WORK TASK:
The records below must be returned exactly, with every picture left out.

[Stored items]
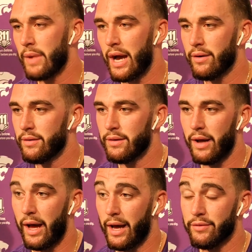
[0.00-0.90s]
I
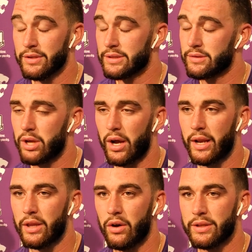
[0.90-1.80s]
I was talking
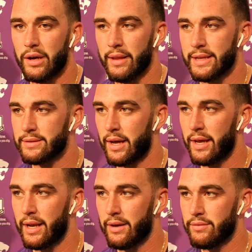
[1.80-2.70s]
at the hotel last
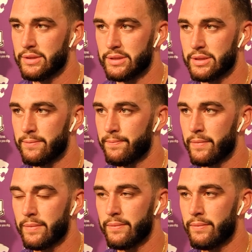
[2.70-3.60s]
night, and I was
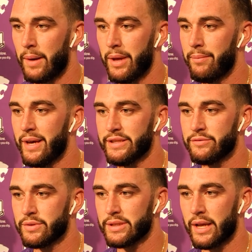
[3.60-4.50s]
my main
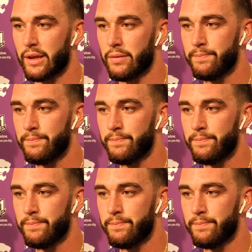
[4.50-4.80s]
message was like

YOUR RESPONSE:
[0.00-0.90s]
I
[0.90-1.80s]
I was talking
[1.80-2.70s]
at the hotel last
[2.70-3.60s]
night, and I was
[3.60-4.50s]
my main
[4.50-4.80s]
message was like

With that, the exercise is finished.